A collective approach that includes informed citizens and consumers will provide insights into how a new label might help recalibrate expectations for detection, follow-up, and treatment. Any relabelling process needs to consider the effect not only on new patients but also on those already diagnosed with the condition. Removing cancer from a condition’s label may lead patients to reconsider the nature and extent of follow-up and question the need for additional treatments, potentially reducing overtreatment and any associated harmful psychological effects.1 On the other hand, patients might perceive that the new label undermines their current care, including changing the support they can access.56 Once labelled with cancer, people become part of a wider community of cancer survivors.
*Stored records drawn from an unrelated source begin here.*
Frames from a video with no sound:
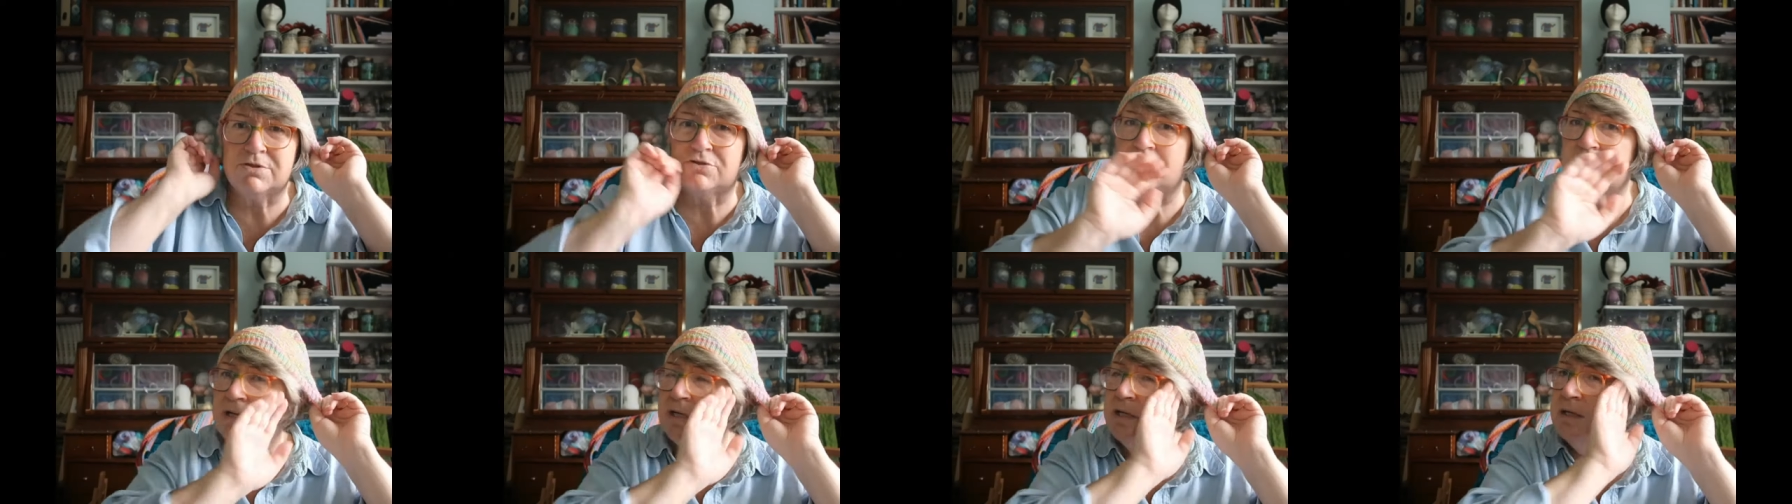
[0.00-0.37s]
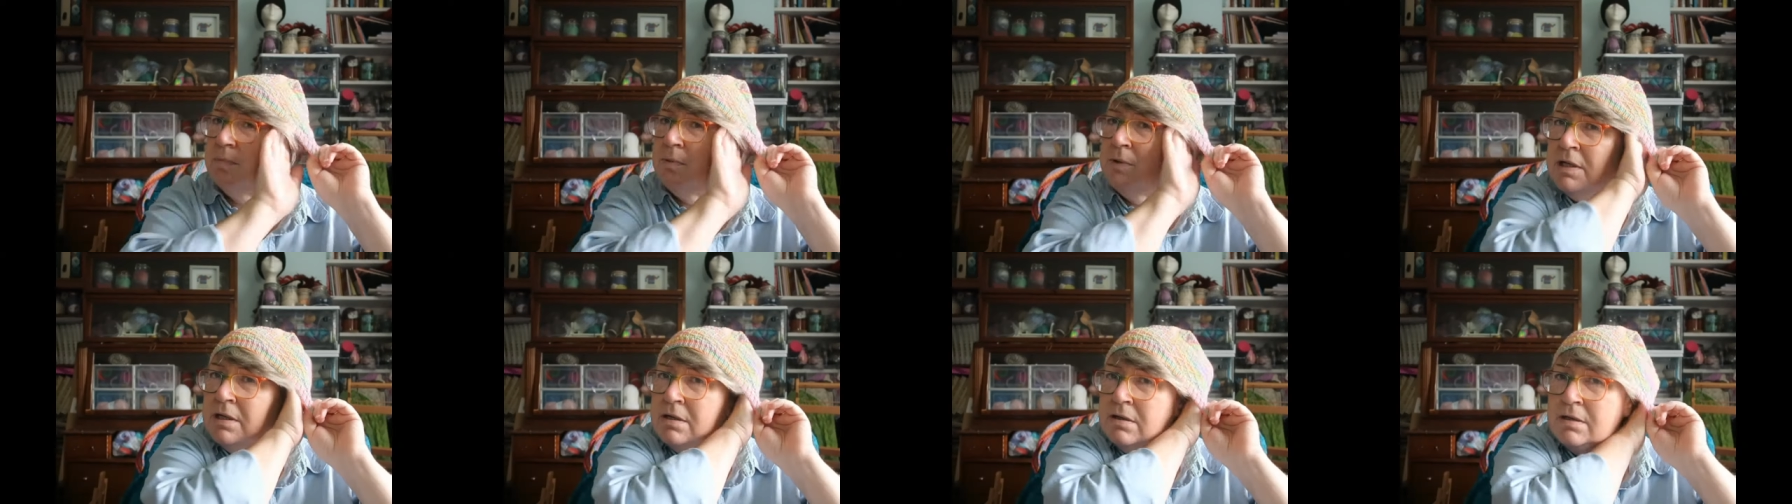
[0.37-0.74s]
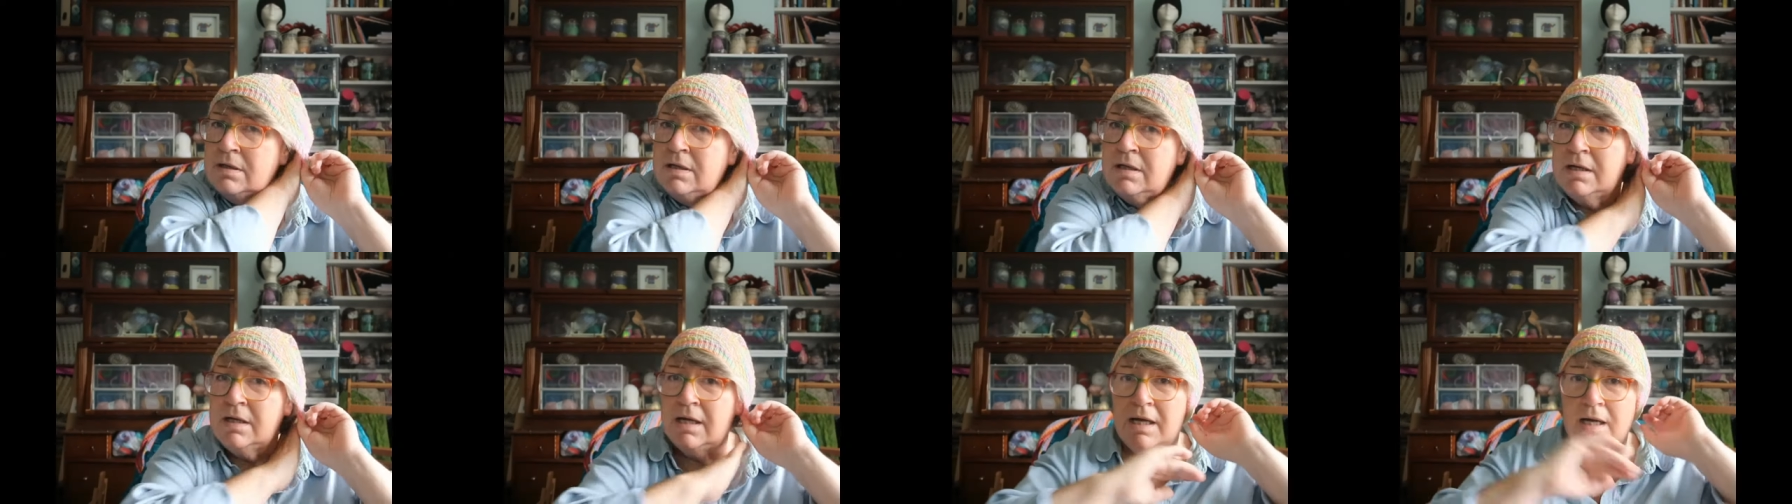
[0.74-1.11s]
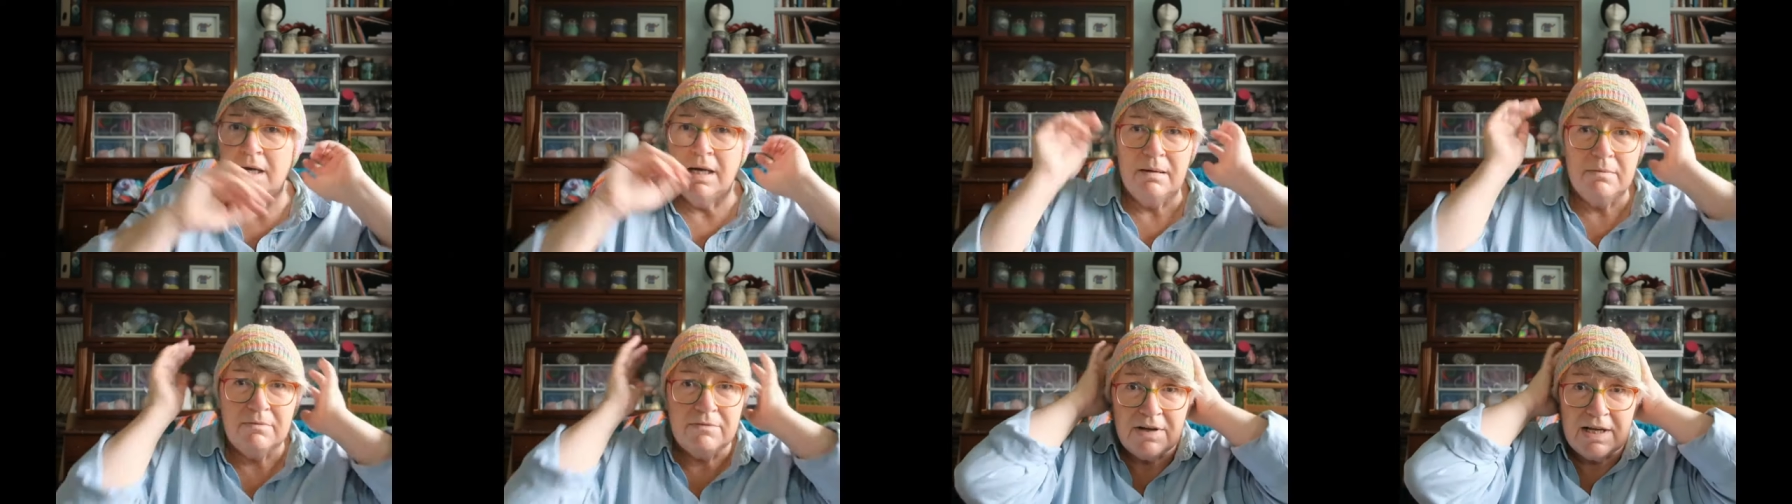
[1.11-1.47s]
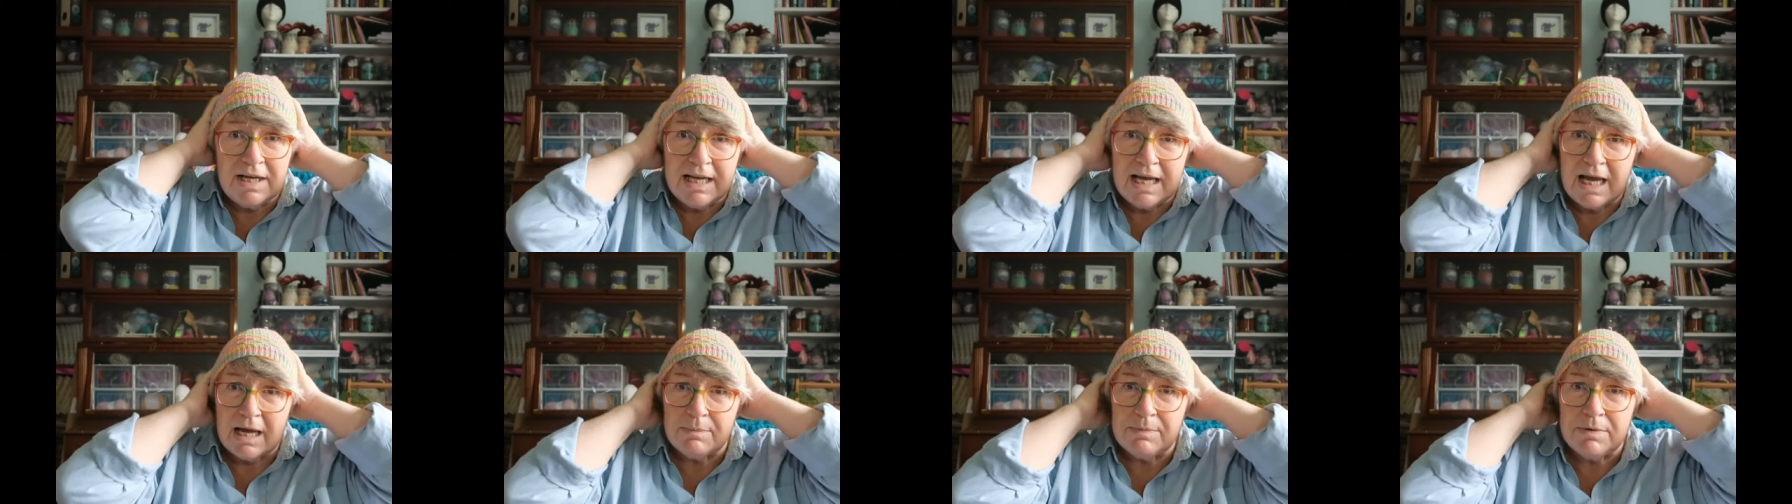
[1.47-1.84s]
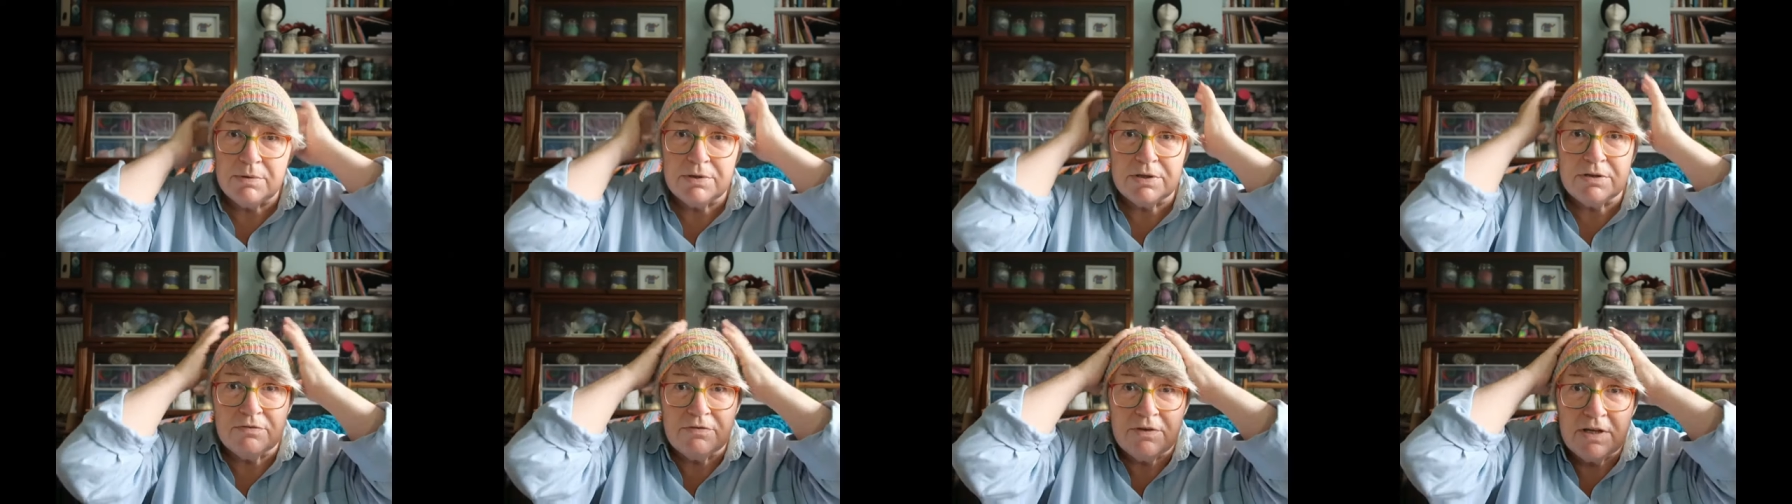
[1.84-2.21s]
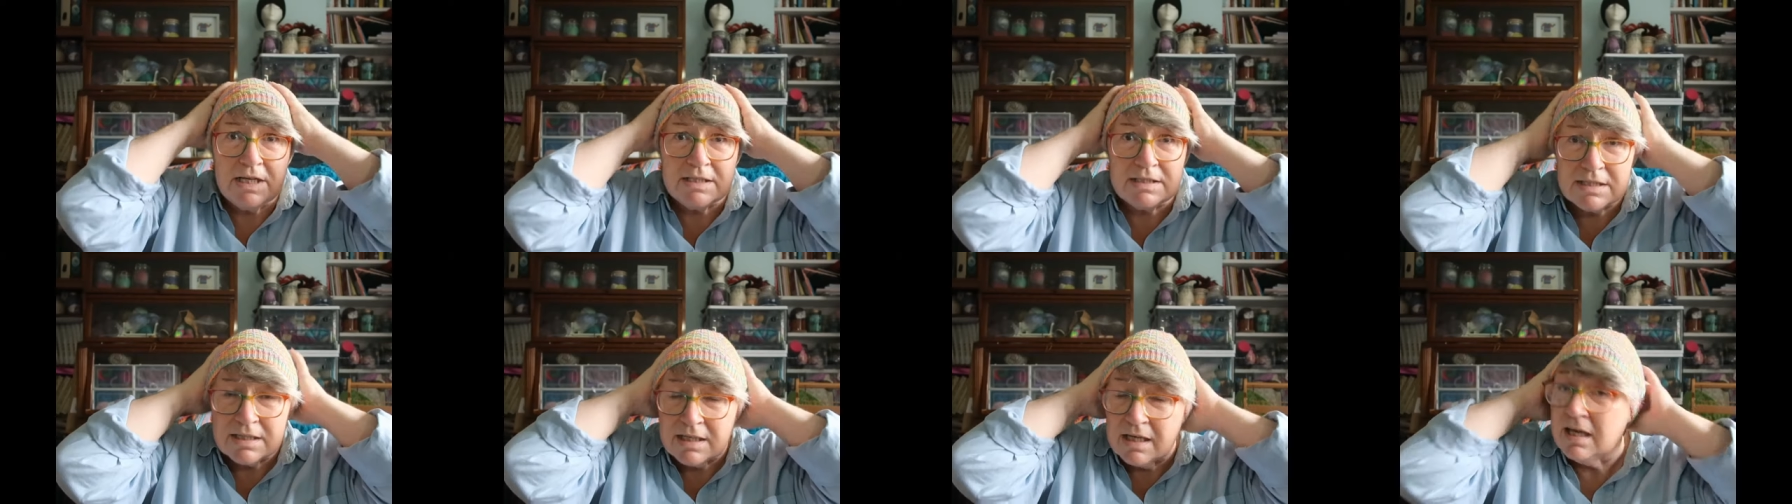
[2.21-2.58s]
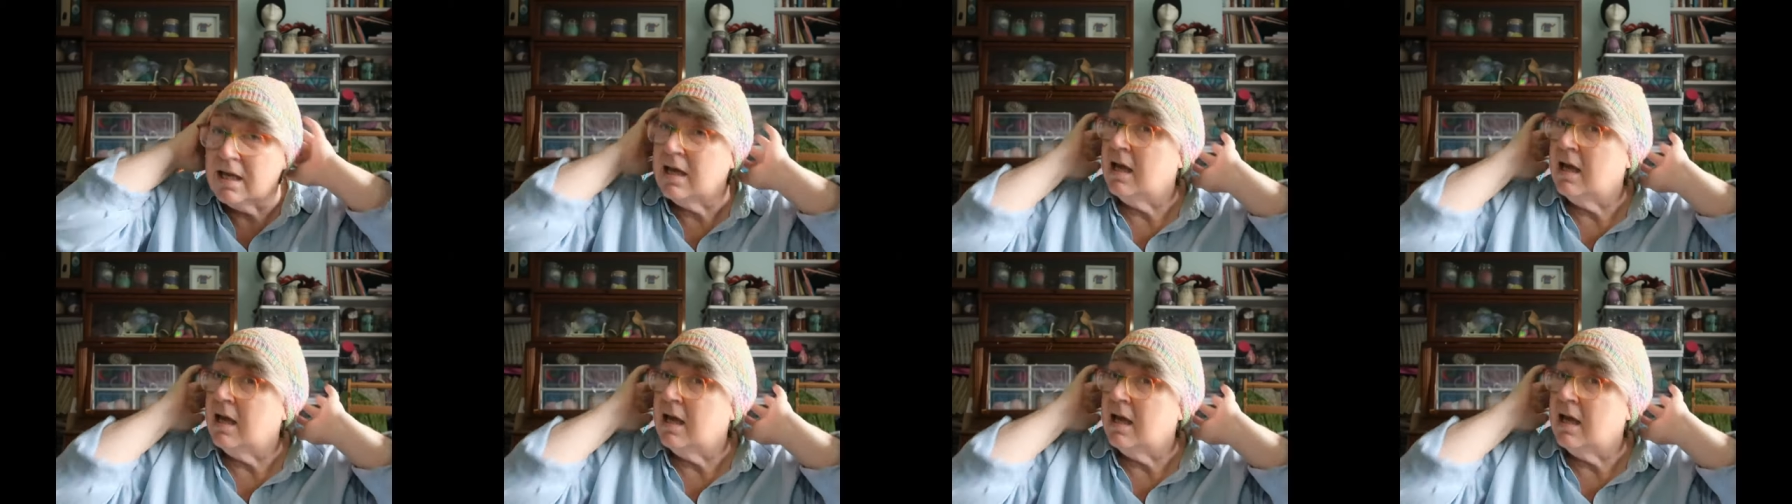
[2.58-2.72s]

struggling to put it on. I'm fairly happy with the fit.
Removing the cancer label could mean many patients perceive that they have been falsely classified, are no longer cancer survivors, and may have potentially received unnecessary treatments. This may cause psychological distress and confusion. As a patient advocate recently suggested, discussing why diagnostic terminology has changed with their doctor may help patients accept it.56

Moving forward

Various names have been proposed to help convey the favourable prognosis of low risk lesions, including indolent lesions of low malignant potential (IDLE), abnormal cells, and microtumour.24 Although the label needs to be biologically accurate, it also needs to be something patients can understand and that will not induce disproportionate concern. Civil society and consumer involvement in the relabelling process will help to ensure that any new labels will be understood and supported by the broader community.
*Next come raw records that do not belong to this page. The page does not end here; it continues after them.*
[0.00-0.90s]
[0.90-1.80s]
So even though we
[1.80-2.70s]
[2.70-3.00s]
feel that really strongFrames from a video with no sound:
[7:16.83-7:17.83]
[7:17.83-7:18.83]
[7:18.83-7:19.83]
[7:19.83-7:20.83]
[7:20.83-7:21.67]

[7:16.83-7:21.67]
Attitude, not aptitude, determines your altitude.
Ultimately removing the cancer label will create controversy and take time. If done through a broad multistakeholder process, however, it should help ensure appropriate evidenced based care for future and current patients. Safe and effective reform also requires learning from past examples and formal evaluation of the practice implications and patient outcomes of any changes. Although it remains unclear exactly how best to move forward, we cannot continue to tell many people they have cancer when that label may be doing them more harm than good.

Summary points

  • Labels used to describe medical conditions can influence treatment decisions and psychological responses

  • Removing the cancer label from low risk conditions that are unlikely to cause harm if left untreated has been proposed to reduce overdiagnosis and overtreatment

  • Change requires discussions between key cancer classification and staging groups, health agencies, cancer societies, and citizens and consumer groups

  • Formal evaluation of practice implications and patient outcomes is vital to evaluate the benefits and harms and ensure future safety

Acknowledgements

We thank Paul Glasziou for his helpful comments on the manuscript.

Notes

  1. Competing interests: We have read and understood BMJ policy on declaration of interests and declare that RM and AB have been cochairs of the scientific committee for the Preventing Overdiagnosis conference, which is supported by The BMJ.
  2. Contributors and sources: All authors are involved in research to understand and reduce overdiagnosis and overtreatment. All authors contributed to the concepts and structure of this manuscript. KMMcC is the guarantor.
  3. Provenance and peer review: Not commissioned, externally peer reviewed.